The R sd function calculates the Standard Error which instead of \(n\), uses an \(n-1\) Bessel correction. \[s=\sqrt { \cfrac { 1 }{ n-1 } \sum { { \left( X-\bar { X } \right) }^{ 2 } } } =\sqrt { \cfrac { 1 }{ n-1 } \left( \sum { { X }^{ 2 } } -n{ \bar { X } }^{ 2 } \right) \quad } \]

standard_error <- function(x) {
  n <- length(x)
  x_mean <- expected_value(x)
  numerator <- sum(x^2) - n * mean(x)^2
  radicand <- numerator / (n - 1)
  standard_error <- sqrt(radicand)
  return(standard_error)
}
x_sd <- standard_error(x); x_sd

## [1] 0.9425413

all.equal(sd(x),x_sd)

## [1] TRUE

(1.3) Estimate Mean and standard deviation of an infinite stream.

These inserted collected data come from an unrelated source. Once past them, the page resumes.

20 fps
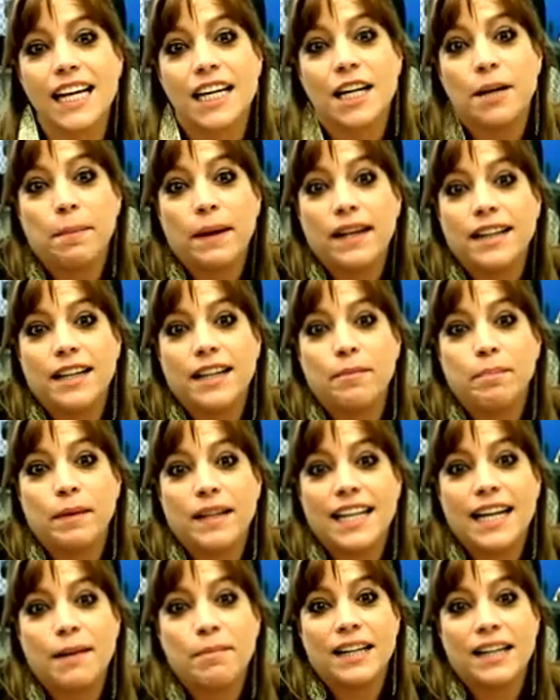de repente
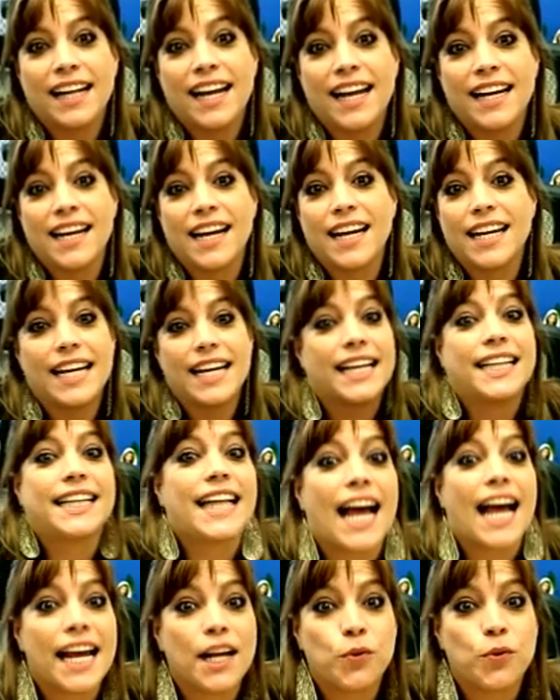prendes la pantalla y
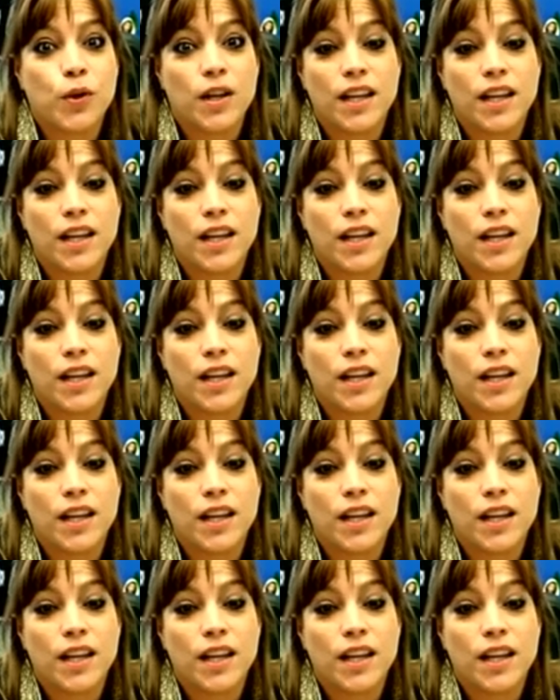está ahí tu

Return the current estimate of the mean and standard deviation at any time it is asked. Maintain these current estimates and return them back at any invocation of these functions.

library(rstream)

The package rstream provides multiple streams of uniform random numbers.

(1.3.a) Moving Statistics.

Given a sequence \({ \left( a_{ i } \right) }_{ i=1 }^{ N }\), an \(n\)-moving average is a new sequence \({ \left( s_{ i } \right) }_{ i=1 }^{ N-n+1 }\) defined from the \(a_{ i }\) by taking the arithmetic mean of subsequences of \(n\) terms, such that \(s_{ i }=\frac { 1 }{ n } \sum _{ j=1 }^{ i+n-1 }{ a_{ j } }\). So the sequences \(S_{ n }\) giving \(n\)-moving averages are:

\[S_{ 2 }=\frac { 1 }{ 2 } \left( a_{ 1 }+a_{ 2 },\quad a_{ 2 }+a_{ 3 },\quad ...,\quad a_{ n-1 }+a_{ n } \right)\] \[S_{ 3 }=\frac { 1 }{ 3 } \left( a_{ 1 }+a_{ 2 }+a_{ 3 },\quad a_{ 2 }+a_{ 3 }+a_{ 4 },\quad ...,\quad a_{ n-2 }+a_{ n-1 }+a_{ n } \right)\] \[\vdots\] \[S_{ k }=\frac { 1 }{ k } \left( a_{ 1 }+\cdots +a_{ k },\quad a_{ 2 }+\cdots +a_{ k+1 },\quad ...,\quad a_{ n-k }+\cdots +a_{ k+n } \right)\]

A moving standard error flows the same divide and calculate pattern.

moving_statistics <- function(xt, n) {
  N <- length(xt)
  i <- N - n + 1
  mu_moving <- se_moving <- numeric(i)
  a <- seq(1, i, 1)
  b <- seq(n, N, 1)
  for (j in 1:i) {
    mu_moving[j] = expected_value(x[a[j]:b[j]])
    se_moving[j] = standard_error(x[a[j]:b[j]])
    }
  moving <- data.frame(mu_moving, se_moving)
  return(moving)
}
N = 10^3; n = 30
xt = rnorm(N)
head((x_MA <- moving_statistics(xt, n)))

##    mu_moving se_moving
## 1 -0.1654873 0.9108045
## 2 -0.1496909 0.9069050
## 3 -0.1065249 0.9004941
## 4 -0.1282317 0.8943737
## 5 -0.1173102 0.8962090
## 6 -0.1339914 0.8835013

(1.3.b) Rolling Window Statistics

\[\bar { x } _{ 1,2 }=\frac { \bar { x } _{ 1 }+\bar { x } _{ 2 } }{ 2 }\]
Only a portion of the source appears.